----- SOURCE DATA

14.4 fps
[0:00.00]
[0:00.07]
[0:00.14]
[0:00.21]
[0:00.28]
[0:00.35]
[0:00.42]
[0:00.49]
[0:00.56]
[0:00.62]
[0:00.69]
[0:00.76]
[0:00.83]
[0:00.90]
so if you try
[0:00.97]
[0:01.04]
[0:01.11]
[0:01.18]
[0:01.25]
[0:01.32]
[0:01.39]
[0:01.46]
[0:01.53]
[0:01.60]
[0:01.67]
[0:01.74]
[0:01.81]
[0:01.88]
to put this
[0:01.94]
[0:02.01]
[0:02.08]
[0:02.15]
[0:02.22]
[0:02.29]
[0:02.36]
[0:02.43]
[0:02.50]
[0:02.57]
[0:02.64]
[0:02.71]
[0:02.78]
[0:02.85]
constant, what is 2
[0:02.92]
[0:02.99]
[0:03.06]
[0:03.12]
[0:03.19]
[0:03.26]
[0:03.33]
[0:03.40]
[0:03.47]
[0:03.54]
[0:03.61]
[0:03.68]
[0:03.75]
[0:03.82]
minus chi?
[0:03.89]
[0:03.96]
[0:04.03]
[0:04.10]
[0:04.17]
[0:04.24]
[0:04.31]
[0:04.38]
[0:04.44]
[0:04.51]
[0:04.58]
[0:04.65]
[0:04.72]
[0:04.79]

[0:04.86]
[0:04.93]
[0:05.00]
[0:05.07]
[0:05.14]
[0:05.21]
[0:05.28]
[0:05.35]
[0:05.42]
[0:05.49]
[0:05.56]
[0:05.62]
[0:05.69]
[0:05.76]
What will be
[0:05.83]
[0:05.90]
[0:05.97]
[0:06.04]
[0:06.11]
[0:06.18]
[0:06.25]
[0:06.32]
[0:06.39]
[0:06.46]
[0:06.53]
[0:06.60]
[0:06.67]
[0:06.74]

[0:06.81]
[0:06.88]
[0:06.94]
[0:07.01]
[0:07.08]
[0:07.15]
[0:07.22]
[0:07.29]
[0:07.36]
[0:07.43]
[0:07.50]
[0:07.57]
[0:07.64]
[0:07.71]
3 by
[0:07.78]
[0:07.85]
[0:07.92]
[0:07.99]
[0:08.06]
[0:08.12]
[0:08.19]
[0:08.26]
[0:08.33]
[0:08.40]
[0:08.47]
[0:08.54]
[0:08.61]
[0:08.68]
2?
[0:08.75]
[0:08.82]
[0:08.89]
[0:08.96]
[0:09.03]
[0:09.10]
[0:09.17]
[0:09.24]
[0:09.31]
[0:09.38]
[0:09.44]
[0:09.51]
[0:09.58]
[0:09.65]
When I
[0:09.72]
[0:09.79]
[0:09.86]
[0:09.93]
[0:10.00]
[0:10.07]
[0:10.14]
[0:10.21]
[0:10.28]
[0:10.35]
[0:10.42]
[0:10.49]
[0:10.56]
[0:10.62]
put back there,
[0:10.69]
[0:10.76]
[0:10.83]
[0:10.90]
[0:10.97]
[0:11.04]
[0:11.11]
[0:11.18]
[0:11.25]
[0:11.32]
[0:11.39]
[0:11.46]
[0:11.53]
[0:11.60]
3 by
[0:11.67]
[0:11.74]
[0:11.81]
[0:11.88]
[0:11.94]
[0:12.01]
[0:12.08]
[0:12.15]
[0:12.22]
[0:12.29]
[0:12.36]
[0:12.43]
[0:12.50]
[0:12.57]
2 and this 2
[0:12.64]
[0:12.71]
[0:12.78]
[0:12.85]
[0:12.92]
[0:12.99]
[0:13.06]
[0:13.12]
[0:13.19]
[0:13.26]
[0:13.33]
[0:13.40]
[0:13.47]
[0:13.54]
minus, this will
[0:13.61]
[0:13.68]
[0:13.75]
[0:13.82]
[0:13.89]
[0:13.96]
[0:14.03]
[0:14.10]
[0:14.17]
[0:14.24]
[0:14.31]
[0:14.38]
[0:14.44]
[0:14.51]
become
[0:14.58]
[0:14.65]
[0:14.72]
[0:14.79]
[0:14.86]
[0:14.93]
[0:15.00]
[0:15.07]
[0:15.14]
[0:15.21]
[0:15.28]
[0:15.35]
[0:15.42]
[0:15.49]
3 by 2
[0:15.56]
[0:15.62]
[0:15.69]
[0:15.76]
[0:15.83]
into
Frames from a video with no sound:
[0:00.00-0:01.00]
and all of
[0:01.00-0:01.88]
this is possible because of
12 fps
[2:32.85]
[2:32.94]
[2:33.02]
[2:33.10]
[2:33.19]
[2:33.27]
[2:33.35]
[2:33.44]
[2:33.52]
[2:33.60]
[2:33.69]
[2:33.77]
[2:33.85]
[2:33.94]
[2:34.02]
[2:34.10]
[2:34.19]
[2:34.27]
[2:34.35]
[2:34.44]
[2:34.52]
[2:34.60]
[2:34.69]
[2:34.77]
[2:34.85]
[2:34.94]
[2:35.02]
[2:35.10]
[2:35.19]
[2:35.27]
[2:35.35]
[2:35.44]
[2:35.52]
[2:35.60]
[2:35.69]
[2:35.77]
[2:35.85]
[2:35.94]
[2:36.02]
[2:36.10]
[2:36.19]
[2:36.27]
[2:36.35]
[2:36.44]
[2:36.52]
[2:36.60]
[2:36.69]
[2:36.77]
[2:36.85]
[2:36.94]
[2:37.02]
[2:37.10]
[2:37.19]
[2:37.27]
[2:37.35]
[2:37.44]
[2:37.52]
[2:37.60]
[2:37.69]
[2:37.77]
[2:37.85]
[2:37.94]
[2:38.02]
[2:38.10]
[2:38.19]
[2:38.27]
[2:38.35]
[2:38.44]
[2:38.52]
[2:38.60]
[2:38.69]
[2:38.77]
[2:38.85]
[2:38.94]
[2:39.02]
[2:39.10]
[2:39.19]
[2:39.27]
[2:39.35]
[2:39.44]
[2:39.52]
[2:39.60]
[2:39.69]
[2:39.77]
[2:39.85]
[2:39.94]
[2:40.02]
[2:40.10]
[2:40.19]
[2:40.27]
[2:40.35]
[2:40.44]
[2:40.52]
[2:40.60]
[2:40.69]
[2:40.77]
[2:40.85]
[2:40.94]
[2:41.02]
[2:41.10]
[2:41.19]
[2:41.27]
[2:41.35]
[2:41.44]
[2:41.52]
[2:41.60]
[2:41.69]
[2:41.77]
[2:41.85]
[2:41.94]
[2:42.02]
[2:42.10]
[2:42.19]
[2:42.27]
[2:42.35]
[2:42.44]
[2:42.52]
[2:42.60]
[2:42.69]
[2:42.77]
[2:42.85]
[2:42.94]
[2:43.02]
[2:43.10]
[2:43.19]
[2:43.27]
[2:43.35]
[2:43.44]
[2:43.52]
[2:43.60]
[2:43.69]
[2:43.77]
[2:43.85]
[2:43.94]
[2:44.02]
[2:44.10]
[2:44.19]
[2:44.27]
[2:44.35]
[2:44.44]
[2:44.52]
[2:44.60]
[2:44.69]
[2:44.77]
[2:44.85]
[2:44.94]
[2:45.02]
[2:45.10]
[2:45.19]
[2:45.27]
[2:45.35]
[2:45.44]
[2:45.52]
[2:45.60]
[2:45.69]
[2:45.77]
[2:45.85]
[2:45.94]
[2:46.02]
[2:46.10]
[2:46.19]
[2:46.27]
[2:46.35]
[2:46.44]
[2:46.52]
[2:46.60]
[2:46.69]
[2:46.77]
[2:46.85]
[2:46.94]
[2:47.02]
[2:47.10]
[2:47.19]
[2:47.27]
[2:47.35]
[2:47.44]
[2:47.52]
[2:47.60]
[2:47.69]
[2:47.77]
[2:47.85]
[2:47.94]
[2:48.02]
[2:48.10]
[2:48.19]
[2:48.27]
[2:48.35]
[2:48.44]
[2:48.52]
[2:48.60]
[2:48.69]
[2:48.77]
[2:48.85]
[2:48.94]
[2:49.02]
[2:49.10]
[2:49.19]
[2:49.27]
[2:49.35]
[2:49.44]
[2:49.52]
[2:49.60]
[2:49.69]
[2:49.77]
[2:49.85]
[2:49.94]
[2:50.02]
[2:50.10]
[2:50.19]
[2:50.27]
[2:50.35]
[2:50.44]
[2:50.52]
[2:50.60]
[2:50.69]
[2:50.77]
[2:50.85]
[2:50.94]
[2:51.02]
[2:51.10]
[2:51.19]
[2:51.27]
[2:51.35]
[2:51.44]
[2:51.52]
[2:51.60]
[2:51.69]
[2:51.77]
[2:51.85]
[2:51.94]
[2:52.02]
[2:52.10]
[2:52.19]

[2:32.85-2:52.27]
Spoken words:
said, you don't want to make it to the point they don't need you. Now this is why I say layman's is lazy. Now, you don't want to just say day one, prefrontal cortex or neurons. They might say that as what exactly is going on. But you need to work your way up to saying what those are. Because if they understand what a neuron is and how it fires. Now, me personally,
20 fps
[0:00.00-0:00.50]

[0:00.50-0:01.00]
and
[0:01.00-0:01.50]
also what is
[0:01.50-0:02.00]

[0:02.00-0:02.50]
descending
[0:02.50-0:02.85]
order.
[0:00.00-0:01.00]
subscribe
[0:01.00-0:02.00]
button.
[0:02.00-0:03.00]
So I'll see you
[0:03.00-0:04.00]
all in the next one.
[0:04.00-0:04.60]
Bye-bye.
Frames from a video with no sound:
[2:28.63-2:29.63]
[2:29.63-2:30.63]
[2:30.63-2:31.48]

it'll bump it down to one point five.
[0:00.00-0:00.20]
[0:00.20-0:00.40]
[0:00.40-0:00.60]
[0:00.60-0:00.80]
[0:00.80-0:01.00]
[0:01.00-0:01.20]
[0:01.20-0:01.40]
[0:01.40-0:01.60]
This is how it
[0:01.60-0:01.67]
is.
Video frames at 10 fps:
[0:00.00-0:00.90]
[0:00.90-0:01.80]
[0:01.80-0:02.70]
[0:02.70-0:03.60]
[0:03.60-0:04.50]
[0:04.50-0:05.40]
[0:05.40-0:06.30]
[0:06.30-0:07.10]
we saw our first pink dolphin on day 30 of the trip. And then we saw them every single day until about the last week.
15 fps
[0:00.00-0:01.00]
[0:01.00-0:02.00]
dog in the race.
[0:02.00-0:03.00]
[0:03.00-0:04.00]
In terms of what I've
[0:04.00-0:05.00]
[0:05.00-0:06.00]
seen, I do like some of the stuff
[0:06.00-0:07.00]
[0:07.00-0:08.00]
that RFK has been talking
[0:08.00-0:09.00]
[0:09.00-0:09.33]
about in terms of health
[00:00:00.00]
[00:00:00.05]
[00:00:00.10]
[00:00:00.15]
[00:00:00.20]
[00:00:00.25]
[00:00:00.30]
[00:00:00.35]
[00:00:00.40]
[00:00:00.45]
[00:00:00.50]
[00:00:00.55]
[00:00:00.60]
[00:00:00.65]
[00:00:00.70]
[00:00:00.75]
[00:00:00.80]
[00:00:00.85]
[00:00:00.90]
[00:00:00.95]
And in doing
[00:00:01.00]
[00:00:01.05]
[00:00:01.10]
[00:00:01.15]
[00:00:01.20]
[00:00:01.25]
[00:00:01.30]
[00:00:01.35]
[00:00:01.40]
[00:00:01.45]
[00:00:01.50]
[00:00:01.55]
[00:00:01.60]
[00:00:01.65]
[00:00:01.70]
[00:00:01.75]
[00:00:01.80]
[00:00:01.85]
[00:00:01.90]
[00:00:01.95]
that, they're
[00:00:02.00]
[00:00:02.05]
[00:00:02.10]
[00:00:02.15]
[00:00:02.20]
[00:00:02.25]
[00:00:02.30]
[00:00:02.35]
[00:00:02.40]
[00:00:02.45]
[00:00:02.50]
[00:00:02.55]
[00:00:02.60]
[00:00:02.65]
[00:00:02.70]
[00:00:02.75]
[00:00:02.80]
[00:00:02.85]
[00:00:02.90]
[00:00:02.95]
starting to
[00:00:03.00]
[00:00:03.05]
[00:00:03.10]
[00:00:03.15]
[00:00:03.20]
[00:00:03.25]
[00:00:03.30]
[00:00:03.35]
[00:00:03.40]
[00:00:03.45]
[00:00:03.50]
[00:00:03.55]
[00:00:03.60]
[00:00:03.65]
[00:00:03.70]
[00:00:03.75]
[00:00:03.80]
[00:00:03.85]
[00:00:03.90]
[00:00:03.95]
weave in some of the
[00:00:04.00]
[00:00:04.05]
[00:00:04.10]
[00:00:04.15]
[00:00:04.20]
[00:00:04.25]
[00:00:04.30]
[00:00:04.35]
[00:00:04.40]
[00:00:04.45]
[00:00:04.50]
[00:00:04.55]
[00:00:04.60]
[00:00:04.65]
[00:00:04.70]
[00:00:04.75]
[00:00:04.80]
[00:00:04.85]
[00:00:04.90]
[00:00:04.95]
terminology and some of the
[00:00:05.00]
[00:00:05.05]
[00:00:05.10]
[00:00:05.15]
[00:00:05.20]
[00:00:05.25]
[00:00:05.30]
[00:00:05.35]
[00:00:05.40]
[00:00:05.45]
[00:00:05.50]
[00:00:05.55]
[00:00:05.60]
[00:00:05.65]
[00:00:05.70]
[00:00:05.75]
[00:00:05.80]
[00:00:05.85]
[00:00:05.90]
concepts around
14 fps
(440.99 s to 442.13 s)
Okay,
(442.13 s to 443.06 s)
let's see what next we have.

----------

_PROBLEM DESCRIPTION:_
Scan the entries above for the line containing "[0:01.20-0:01.40]", and copy it and all lines after it exactly, down to and including the line containing "[0:05.40-0:06.30]".

_THE COMPLETED TASK:_
[0:01.20-0:01.40]
[0:01.40-0:01.60]
This is how it
[0:01.60-0:01.67]
is.
Video frames at 10 fps:
[0:00.00-0:00.90]
[0:00.90-0:01.80]
[0:01.80-0:02.70]
[0:02.70-0:03.60]
[0:03.60-0:04.50]
[0:04.50-0:05.40]
[0:05.40-0:06.30]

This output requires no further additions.